§ **Work to complete**
All that belongs in the answer is the lines from the one containing "[00:01:40.62]" to the end of the listing below, copied exactly, pictures excluded.

§ **The input**
┌──

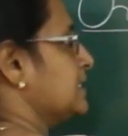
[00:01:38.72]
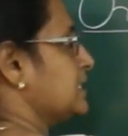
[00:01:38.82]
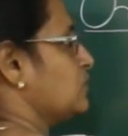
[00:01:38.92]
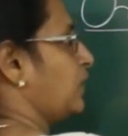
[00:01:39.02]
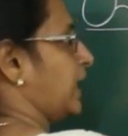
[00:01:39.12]
this
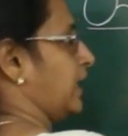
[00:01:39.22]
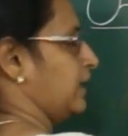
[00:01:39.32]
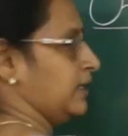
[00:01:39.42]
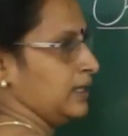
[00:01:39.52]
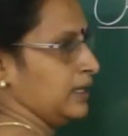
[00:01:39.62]
is y.
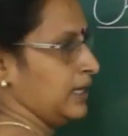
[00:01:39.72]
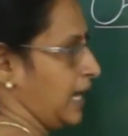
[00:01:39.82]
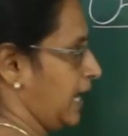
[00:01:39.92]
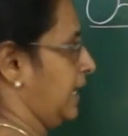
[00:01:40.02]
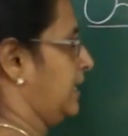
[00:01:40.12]

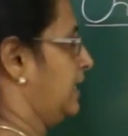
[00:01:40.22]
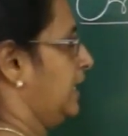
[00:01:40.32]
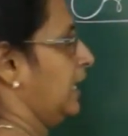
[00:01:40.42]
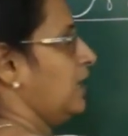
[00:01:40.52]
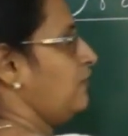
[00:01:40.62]
And
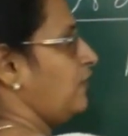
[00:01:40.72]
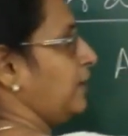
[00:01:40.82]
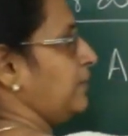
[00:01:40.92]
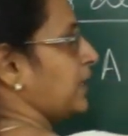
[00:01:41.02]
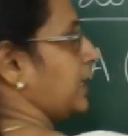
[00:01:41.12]
if I
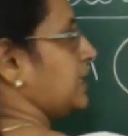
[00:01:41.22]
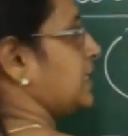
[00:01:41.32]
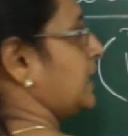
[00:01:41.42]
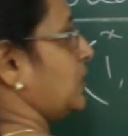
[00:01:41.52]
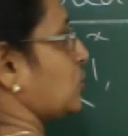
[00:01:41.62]
am
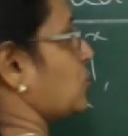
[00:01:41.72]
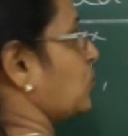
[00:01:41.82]
writing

└──

§ **Response area**
[00:01:40.62]
And
[00:01:40.72]
[00:01:40.82]
[00:01:40.92]
[00:01:41.02]
[00:01:41.12]
if I
[00:01:41.22]
[00:01:41.32]
[00:01:41.42]
[00:01:41.52]
[00:01:41.62]
am
[00:01:41.72]
[00:01:41.82]
writing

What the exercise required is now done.